This is more of a curiosity of mine. I've noticed on modern GT3 race cars, bumpstop/packer tuning is becoming very important. What's the reason for this? Why would the manufacture purposely emphasis using bumpstop as tuning tool?
isn't that very imprecise, and the bumpstop rate rises quite fast.
is it solely to control the aero pitch sensitivity at highspeed? do these cars have that much downforce that pitch sensitivity becomes that big of an issue.
GT3 cars can have significant amount of downforce.
Of course, being heavier cars than, say, an F1 or F2, the ratio between downforce and weight is smaller, but they can still produce a lot of downforce.
I can imagine controlling ride heights could be a pretty important tuning aspect, above all in tracks with fast corners in critical parts of the circuit, with respect to lap time.

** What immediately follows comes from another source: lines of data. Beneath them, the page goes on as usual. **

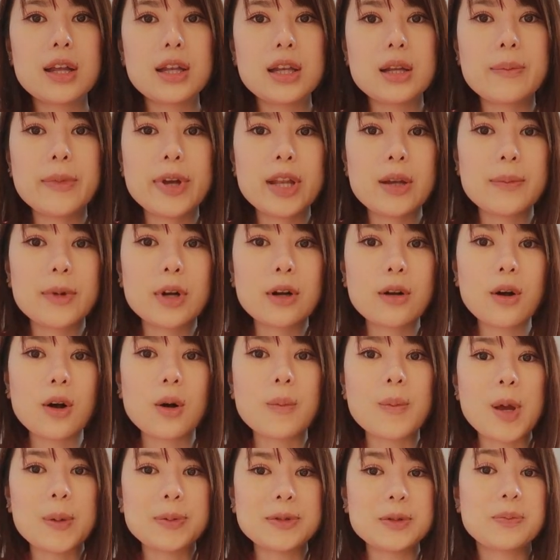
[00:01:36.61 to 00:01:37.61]
น้ำมันมะกอ
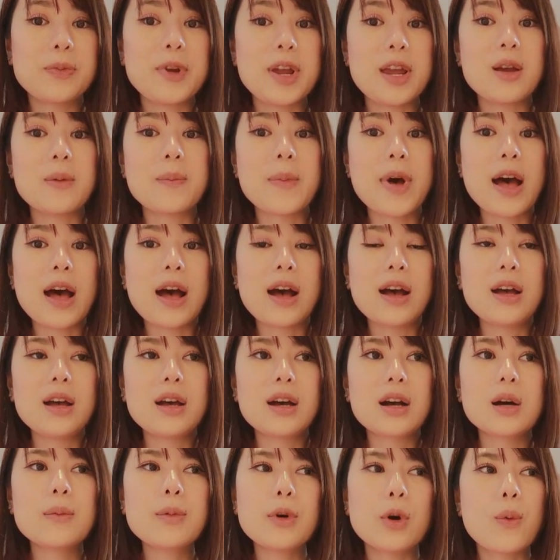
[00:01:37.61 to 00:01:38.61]
กแบบสเปรย์มา
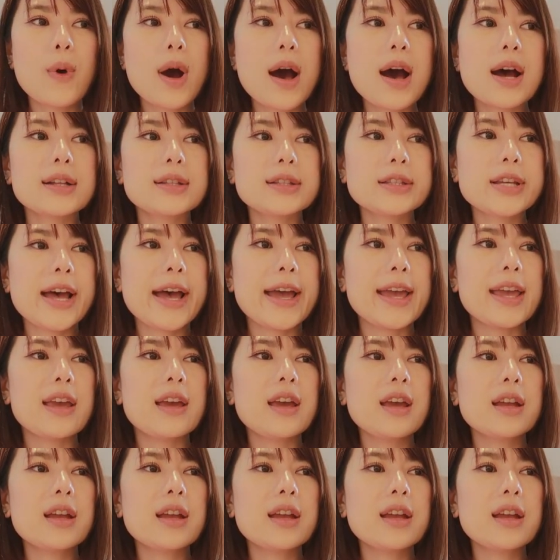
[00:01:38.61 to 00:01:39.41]
เขาบอกว่าใช้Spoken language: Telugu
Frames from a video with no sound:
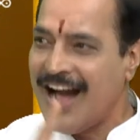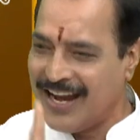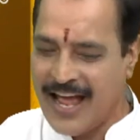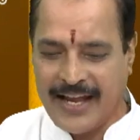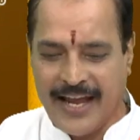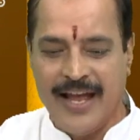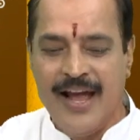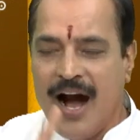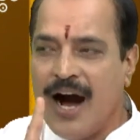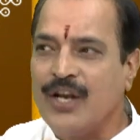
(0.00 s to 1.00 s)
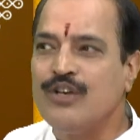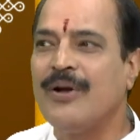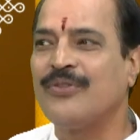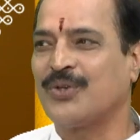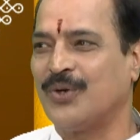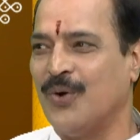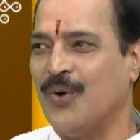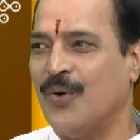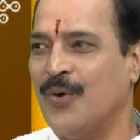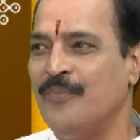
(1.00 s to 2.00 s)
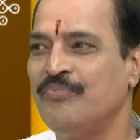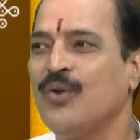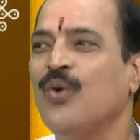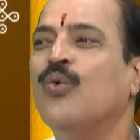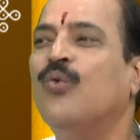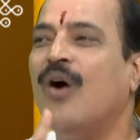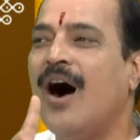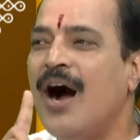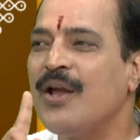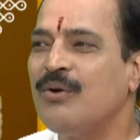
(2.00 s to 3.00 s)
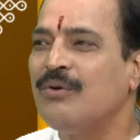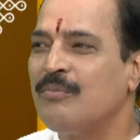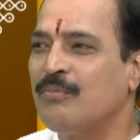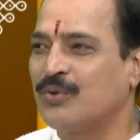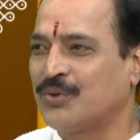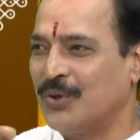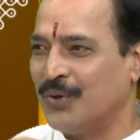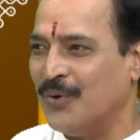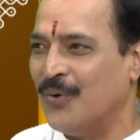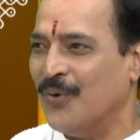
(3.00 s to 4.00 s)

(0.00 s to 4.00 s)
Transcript: అలాగే హనుమంతుడు వాయుపుత్రుడు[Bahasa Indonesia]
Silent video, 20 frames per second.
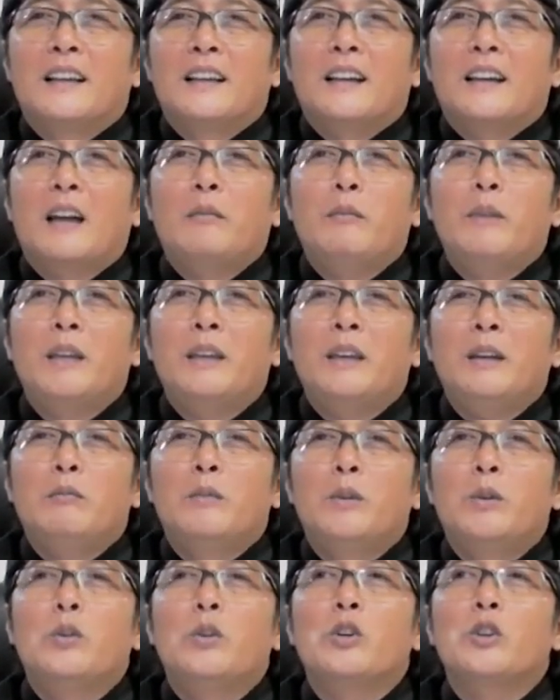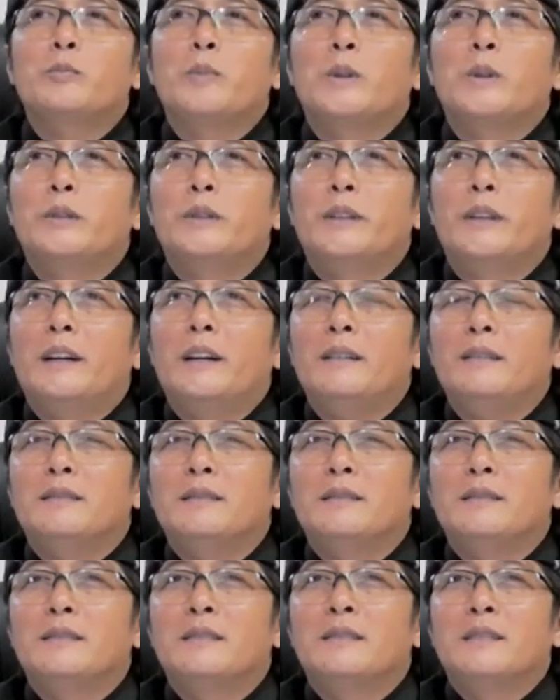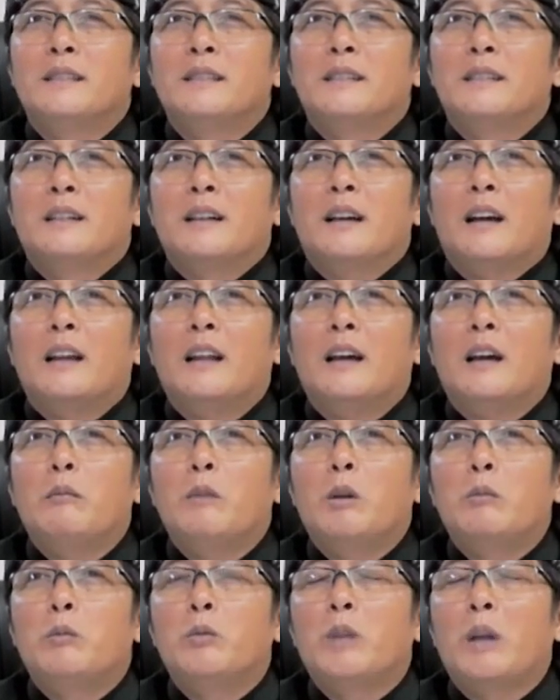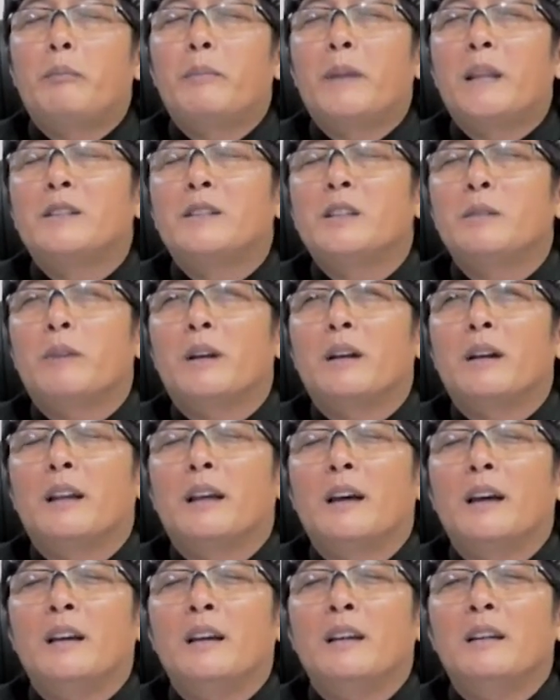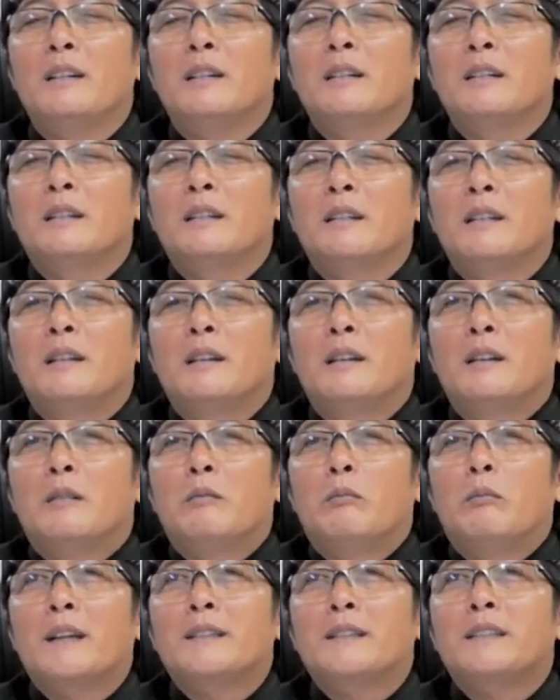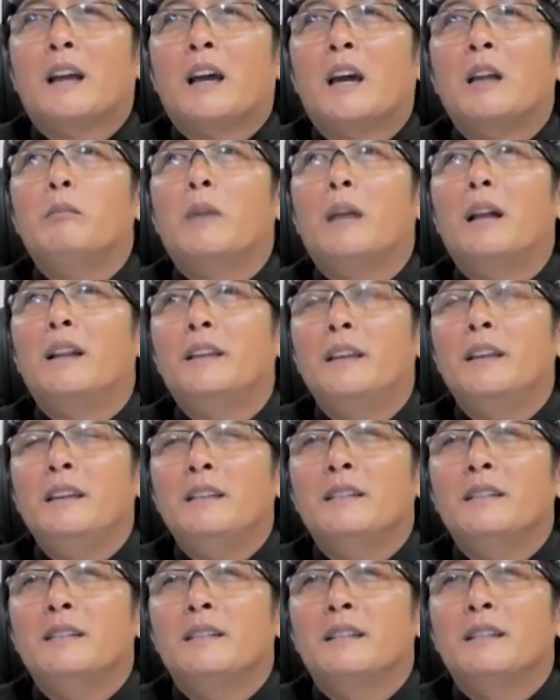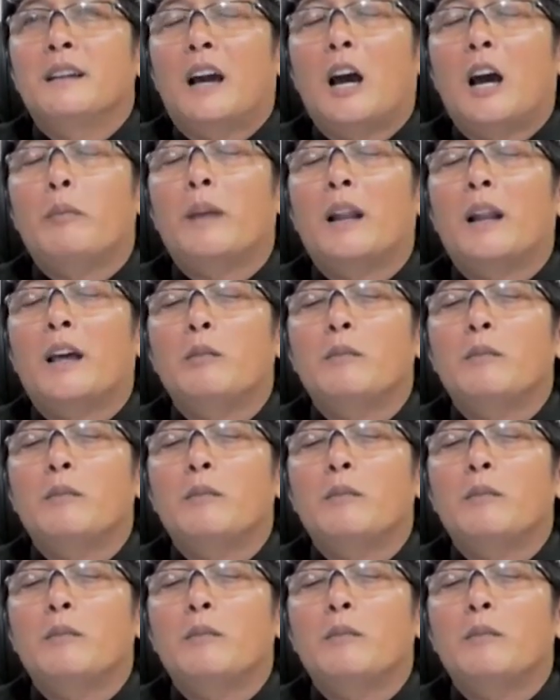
Kami mendukung sepenuhnya karena kami punya prinsip adalah masyarakat Bali, apalagi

Beside the absolute amount of downforce, in aero cars controlling ride heights is critical also to keep the Center of Pressure (or aerodynamic balance) in the "right window".
how do they control the bumpstop so that it only touches for purpose of controlling down force.
for ex. lets say a 100mph corner, they tune the packer so that the suspension rides on the bumpstop for controlling aero platform.
now next corner is 40mph corner where you have to jump a curb for the fast line, now the bumpstop also touches although for the wrong reason, rather than controlling aero platform I imagine it would decrease the mechanical grip dramatically
I'll give you my take which means that an actual suspension engineer will be along shortly to correct me...
My first point is that the springs aren't the only elements in the system. The dampers play a huge role in controlling chassis dynamics and would have markedly different characteristics in your two scenarios. Steady state at 100 mph has the dampers not doing anything (Assuming a perfectly smooth surface, etc.), so this is dominated by spring rate. In the second scenario, curb at 40 mph, the damper has a huge effect, greatly increasing the force seen at the wheel. This short term increase can be several times the spring rate.
The second point is that the packers are just another spring. The packers rate is in addition to the regular spring. If you look at any of the racing damper sites you'll see that there is a huge range of packers available so that every aspect can be tuned: Height (When the packer begins to engage.), Rate (How stiff the material is.), and what the spring rate curve looks like (Linear? Progressive? Stepped?). I know there are production cars that are always on their packers, namely some Acura models.
I hope that helps and doesn't further cloud the topic for you. If you chase down a professional suspension tuning text all of this is covered (And then some!).